Copy out and return the lines from the one holding "[1463.91-1464.95s]" to the end of the listing below, both included, omitting the pictures.

━━━━━ EXCERPTED DATA

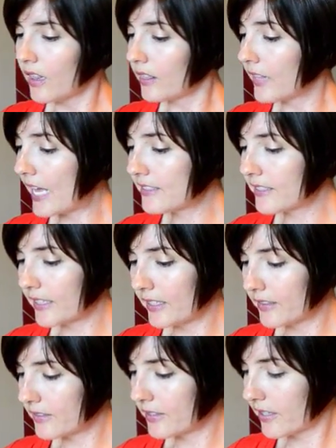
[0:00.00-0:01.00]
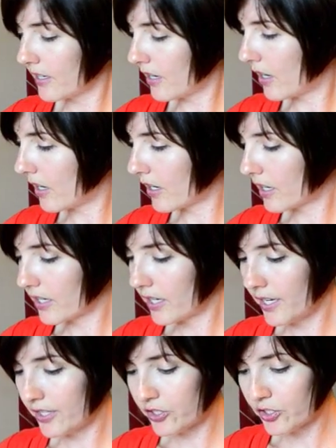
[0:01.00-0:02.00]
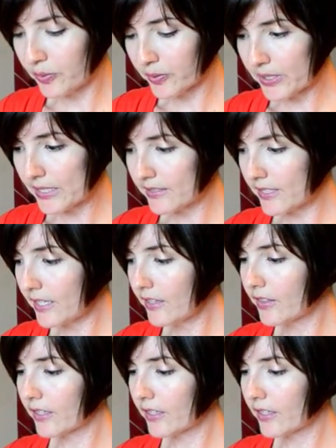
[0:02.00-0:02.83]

lessons are super easy.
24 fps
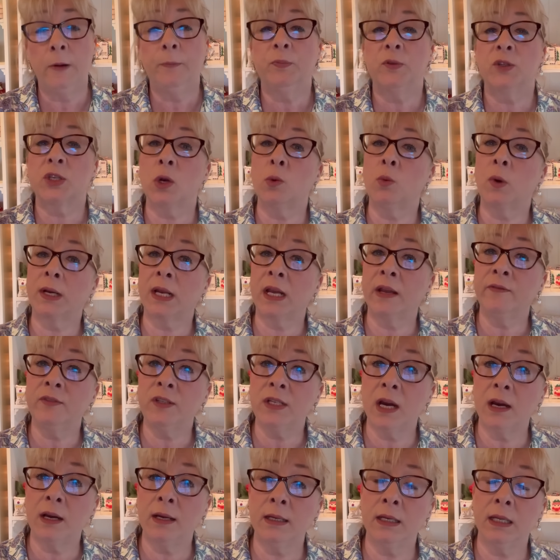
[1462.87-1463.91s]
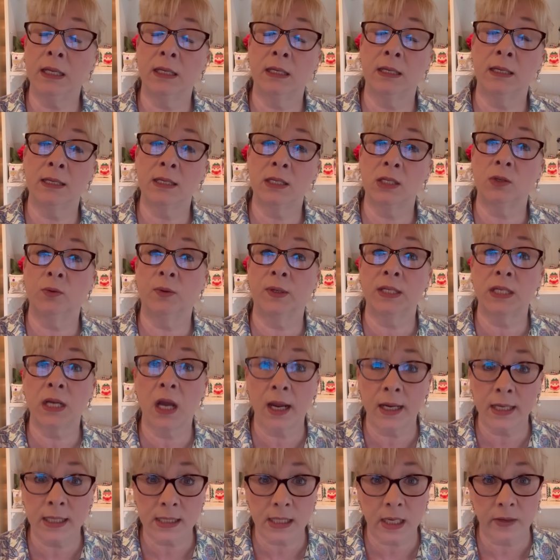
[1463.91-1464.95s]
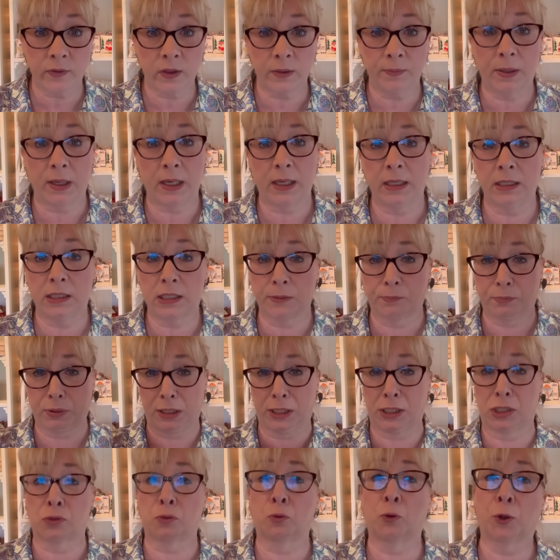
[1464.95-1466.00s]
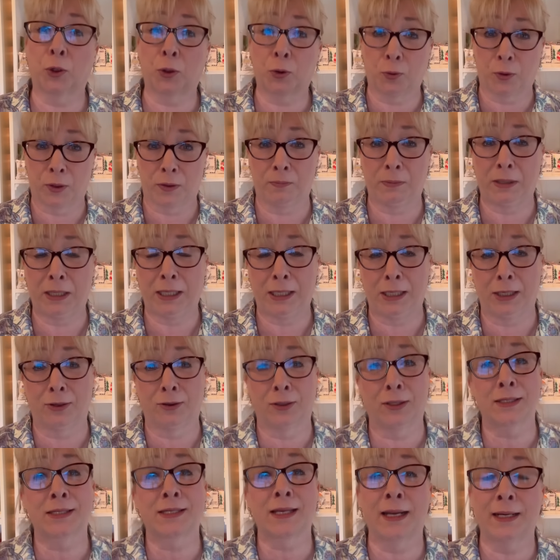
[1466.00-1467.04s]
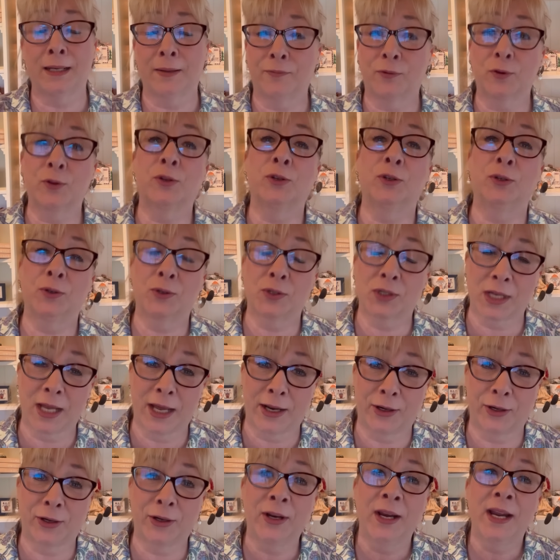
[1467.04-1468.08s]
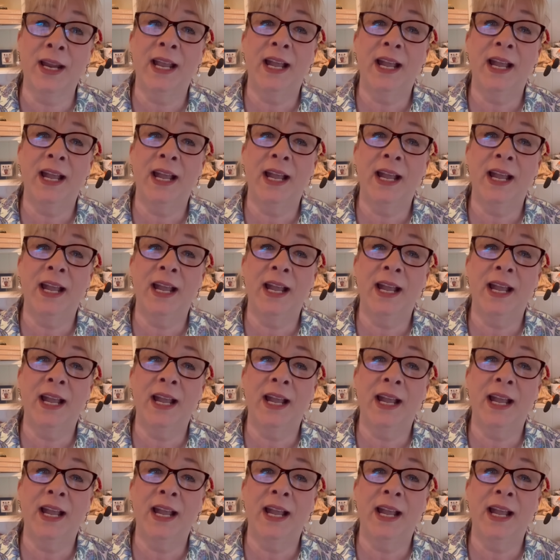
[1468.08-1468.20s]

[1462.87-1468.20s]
So what I've done is to entice everybody to please work with me here and sign up for the newsletter.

━━━━━━━━━━

EXERCISE RESULT
[1463.91-1464.95s]
[1464.95-1466.00s]
[1466.00-1467.04s]
[1467.04-1468.08s]
[1468.08-1468.20s]

[1462.87-1468.20s]
So what I've done is to entice everybody to please work with me here and sign up for the newsletter.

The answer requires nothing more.